Die gemeinsame Arbeit des Forschungsverbunds wird durch ein geteiltes Verständnis von „kommunikativen Figurationen“ geleitet. Kommunikative Figurationen sind – typischerweise medienübergreifende – Muster der wechselseitigen Verflechtung von Menschen durch Praktiken der Kommunikation. Die Mitglieder von Familien als Kollektivitäten sind beispielsweise möglicherweise räumlich voneinander getrennt, aber durch multimodale Kommunikation mittels Mobiltelefon, Email, Austausch auf bestimmten Plattformen miteinander verbunden, wodurch familiäre Beziehungen aufrecht gehalten werden und ein familiäres Gruppengedächtnis konstruiert wird. Ein anderes Beispiel für kommunikative Figurationen sind Organisationen, die kommunikativ konstruiert werden mit Hilfe von Datenbanken, dem Austausch im Intranet, gedruckten Flyern und anderen Medien der internen und externen Kommunikation.
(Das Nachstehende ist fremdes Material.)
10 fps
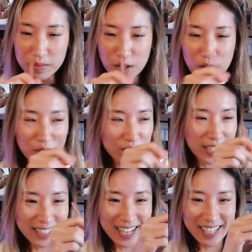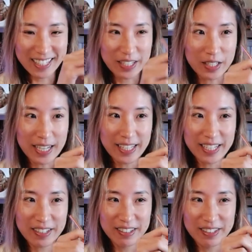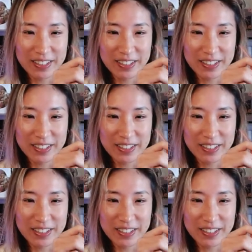Oh, you like that? You like that, girl?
Durch die Rolle und Position, die Individuen in den Akteurskonstellationen dieser Figurationen einnehmen, sind sie Teil derselben.

In einer solchen Sichtweise lassen sich kommunikative Figurationen an zumindest drei Charakteristika festmachen:

  • Erstens haben kommunikative Figurationen eine bestimmte Akteurskonstellation, die sich als deren strukturelle Basis begreifen lässt: ein Netzwerk von Individuen, die miteinander wechselseitig verbunden sind und kommunizieren.
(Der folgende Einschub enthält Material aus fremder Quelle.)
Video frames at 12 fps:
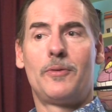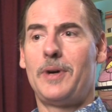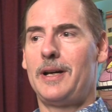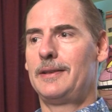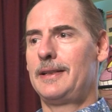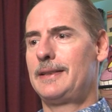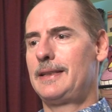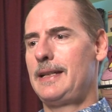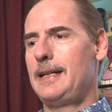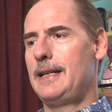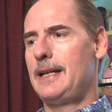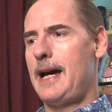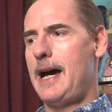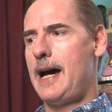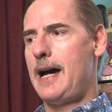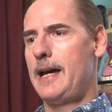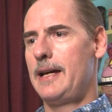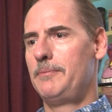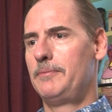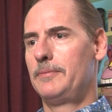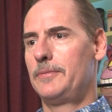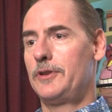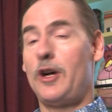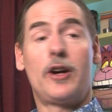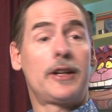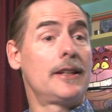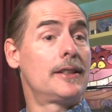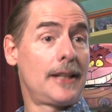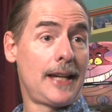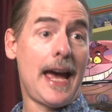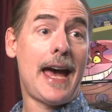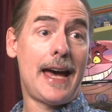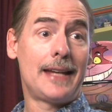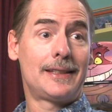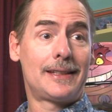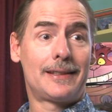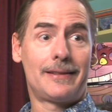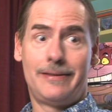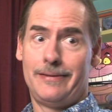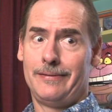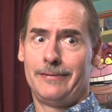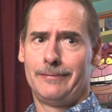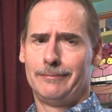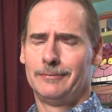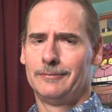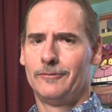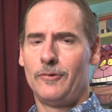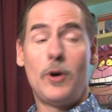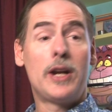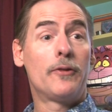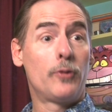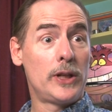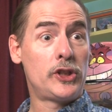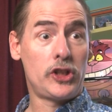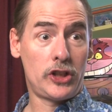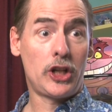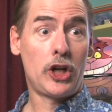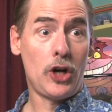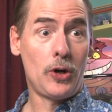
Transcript: Well, let's see. I'm talking to cats, one of which is a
  • Zweitens hat jede kommunikative Figuration dominante Relevanzrahmen, die handlungsleitend für deren konstitutiven Praktiken sind. Diese Relevanz-rahmen definieren das ‚Thema’ und entsprechend den Charakter der kommunikativen Figuration als einer sozialen Domäne.
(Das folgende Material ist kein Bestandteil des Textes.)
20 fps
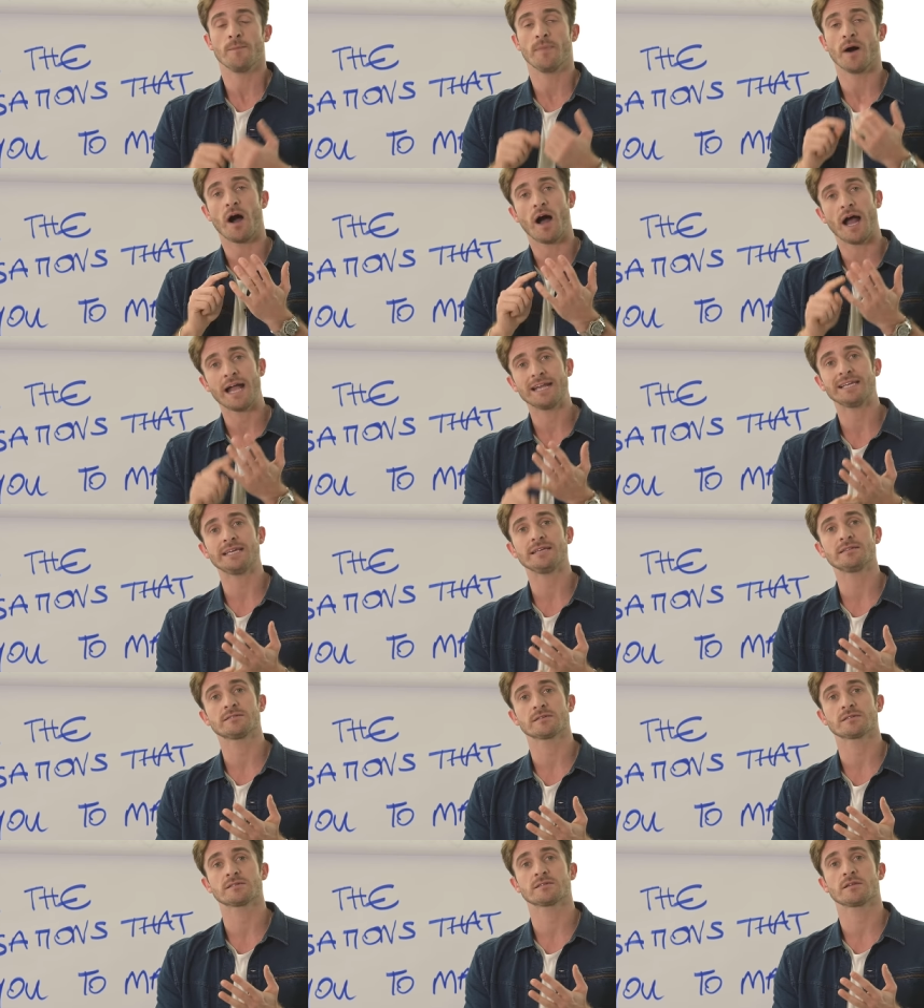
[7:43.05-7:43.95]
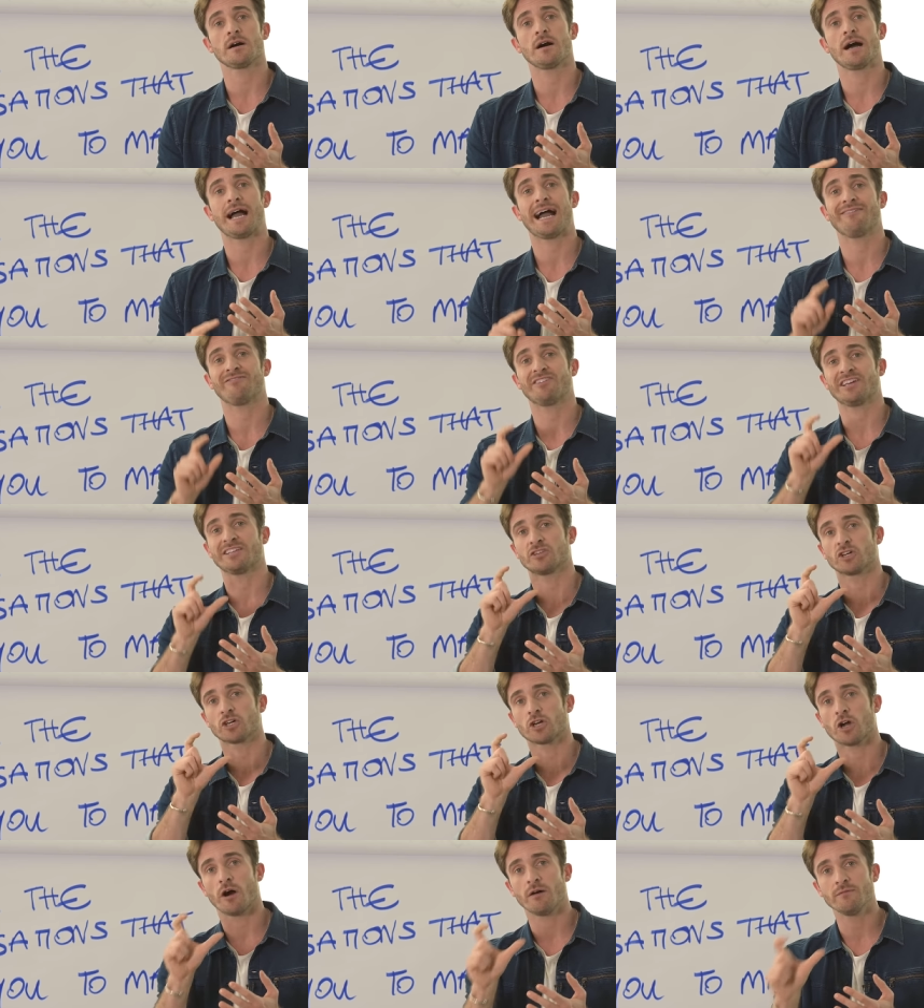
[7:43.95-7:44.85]
but I need to start having
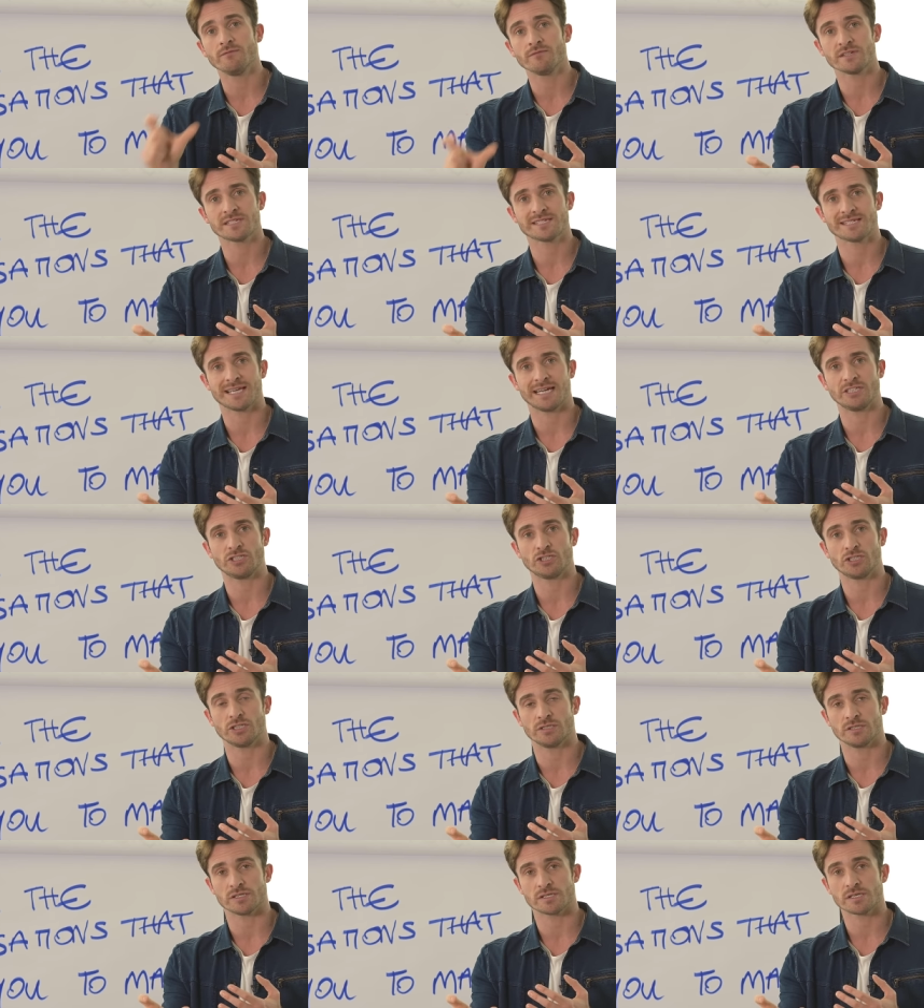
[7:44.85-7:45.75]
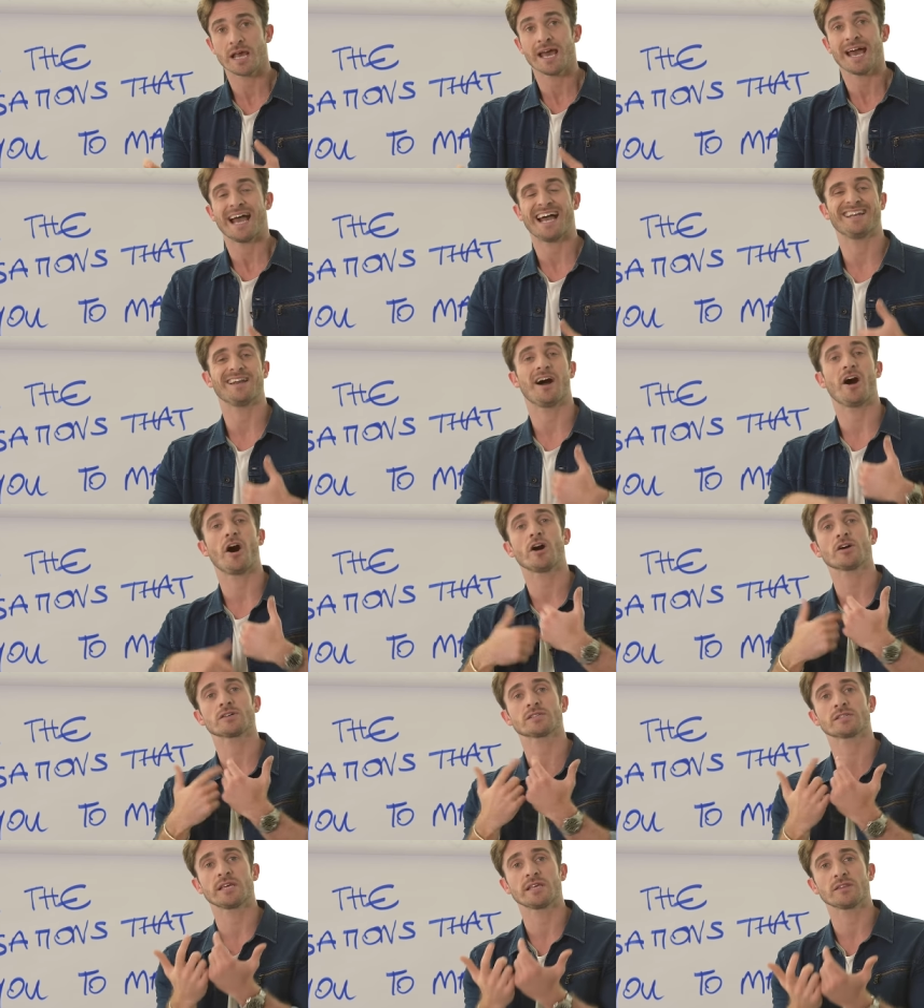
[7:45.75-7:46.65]
the conversations and
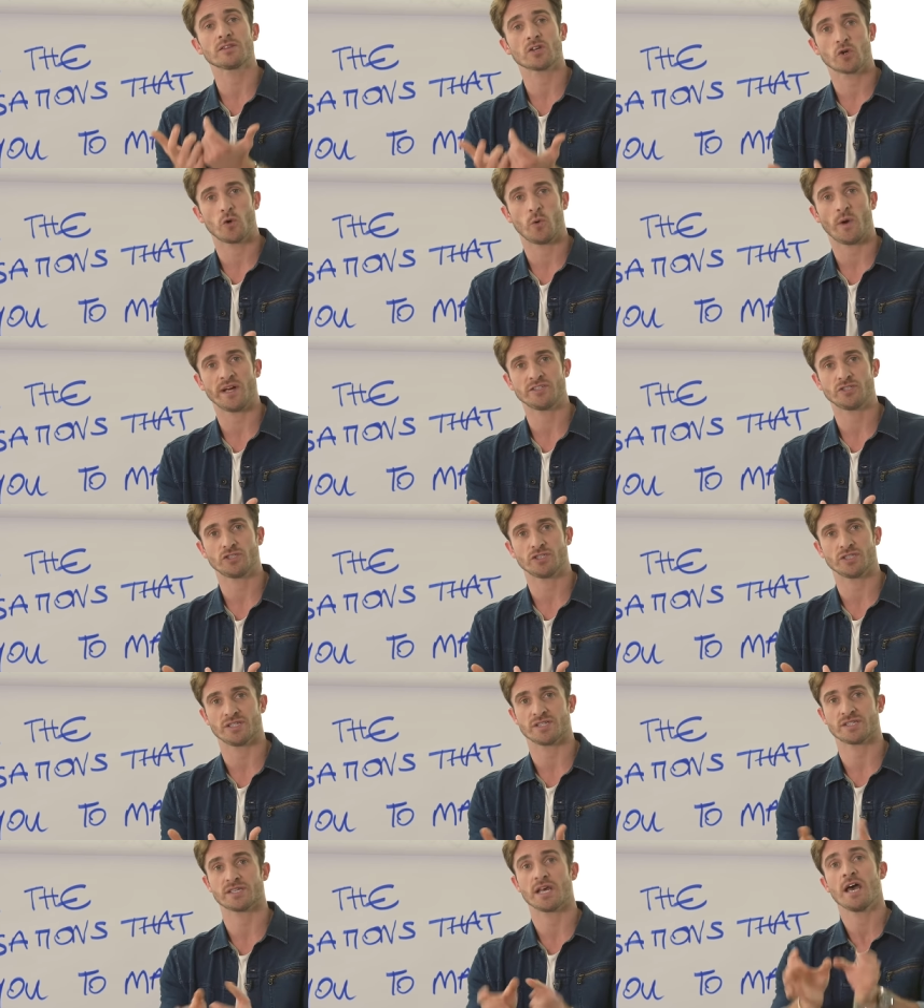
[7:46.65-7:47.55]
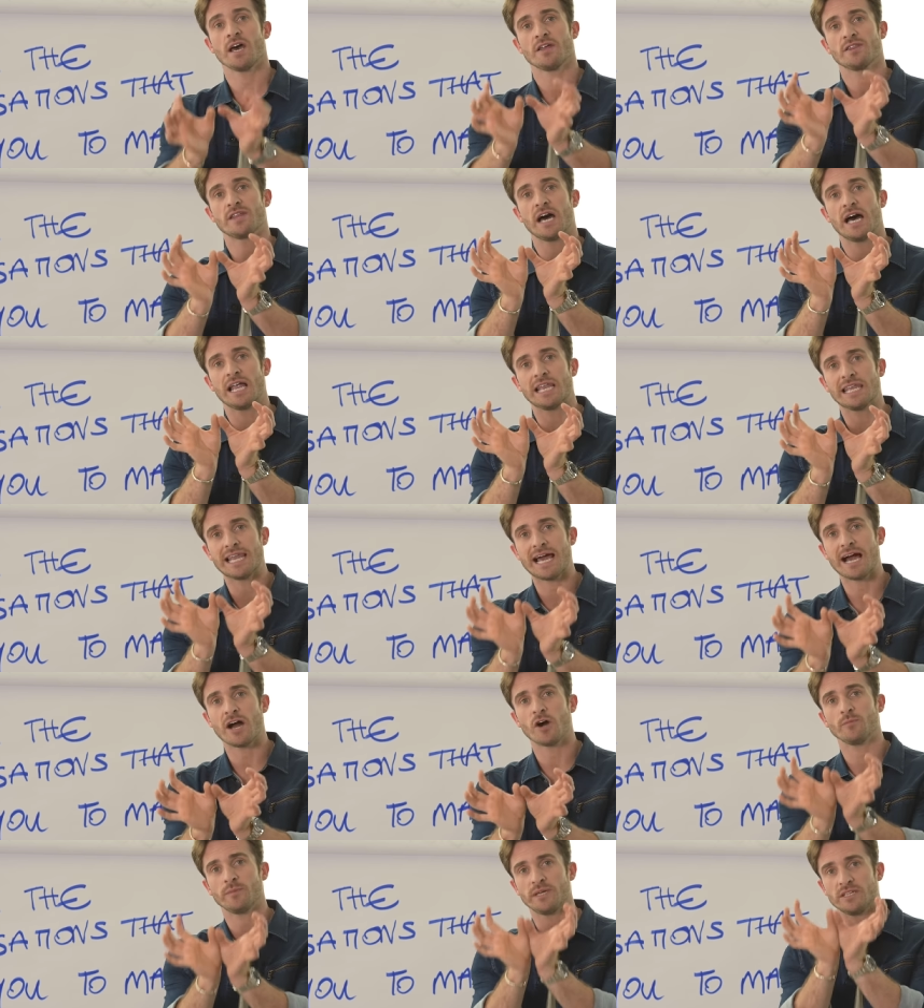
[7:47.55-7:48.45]
asking the questions that
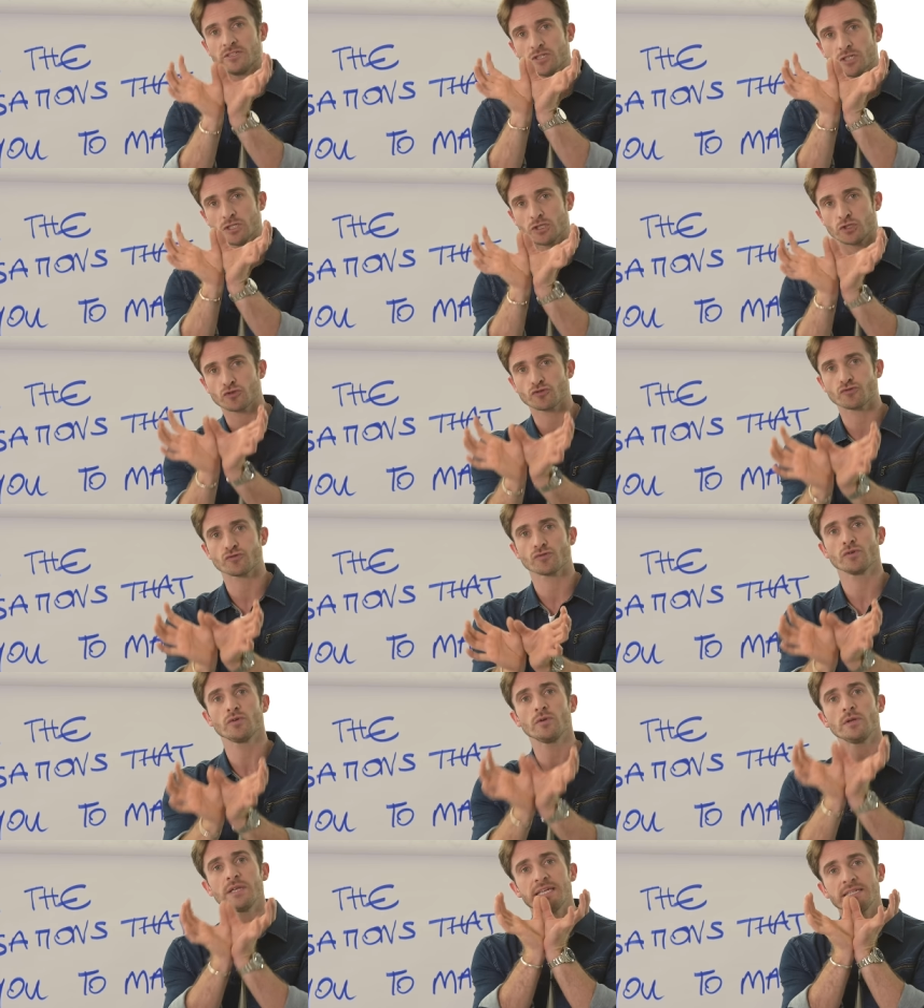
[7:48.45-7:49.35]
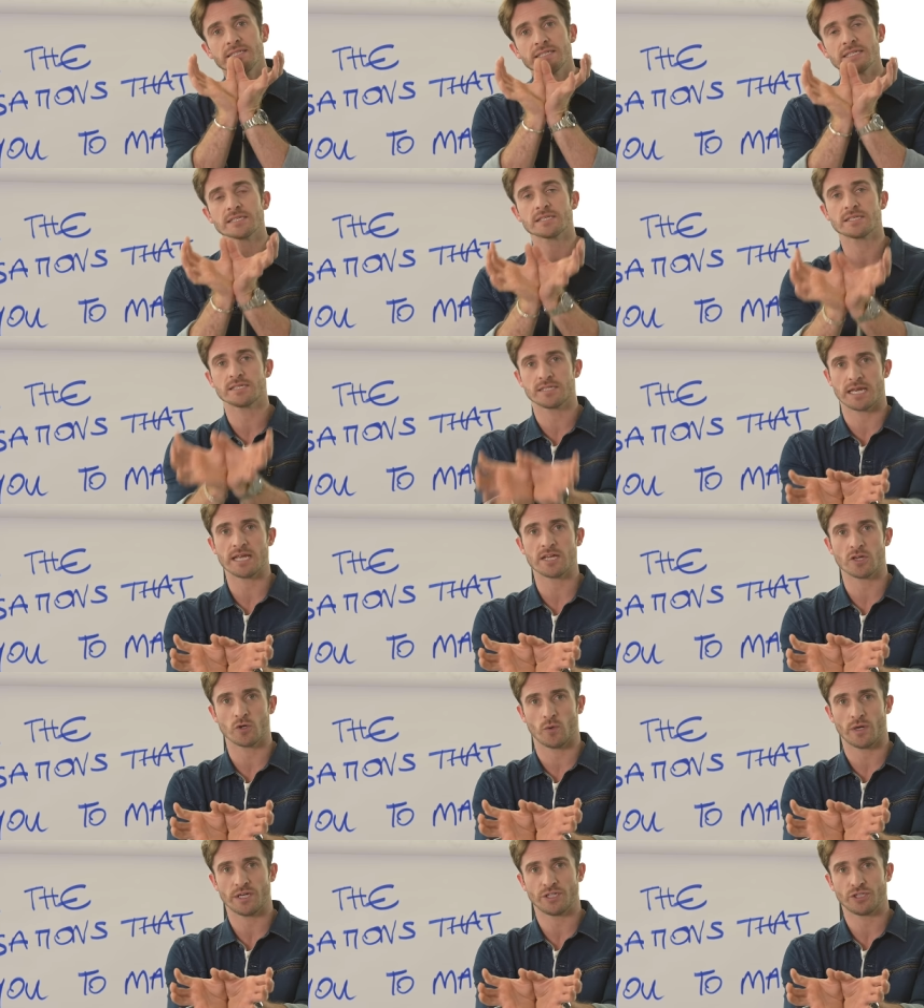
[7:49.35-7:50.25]
allow me to truly
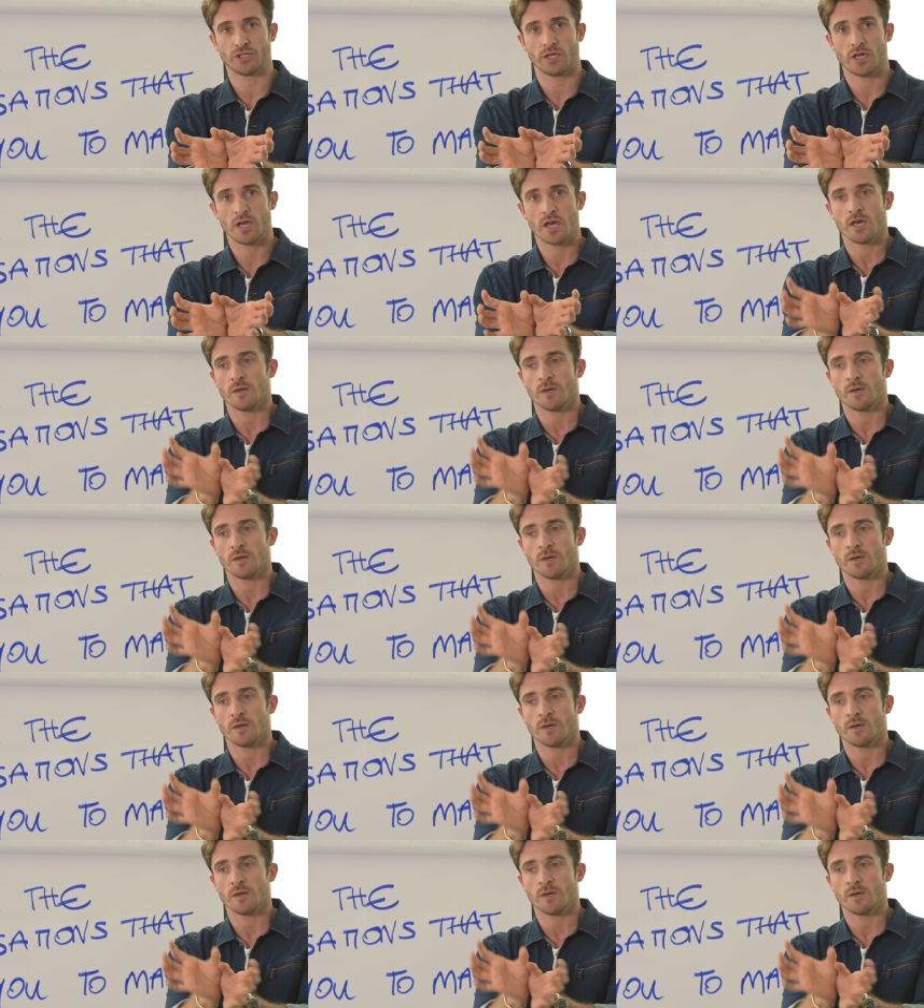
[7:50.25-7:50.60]
distinguish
  • Drittens haben wir es mit bestimmten kommunikativen Praktiken zu tun, die verwoben sind mit weiteren sozialen Praktiken. In ihrer Zusammensetzung beziehen sich dies Praktiken typischerweise auf und sind verschränkt mit einem Medienensemble.

Ein solches Verständnis von kommunikativen Figurationen eröffnet uns einen medienübergreifenden und prozessualen Ansatz, um die kommunikative Konstruktion verschiedener gesellschaftlicher Bereiche sowie der Transformation mit einer tiefgreifenden Mediatisierung zu untersuchen. Heutzutage sind wir mit einer Vielfalt unterschiedlicher, sich dynamisch wandelnder medienbezogener kommunikativer Figurationen konfrontiert. Wir können diese erfassen, indem wir deren Akteurskonstellationen, Relevanzrahmen und die mit einem Medienensemble verschränkten Kommunikationspraktiken empirisch erforschen.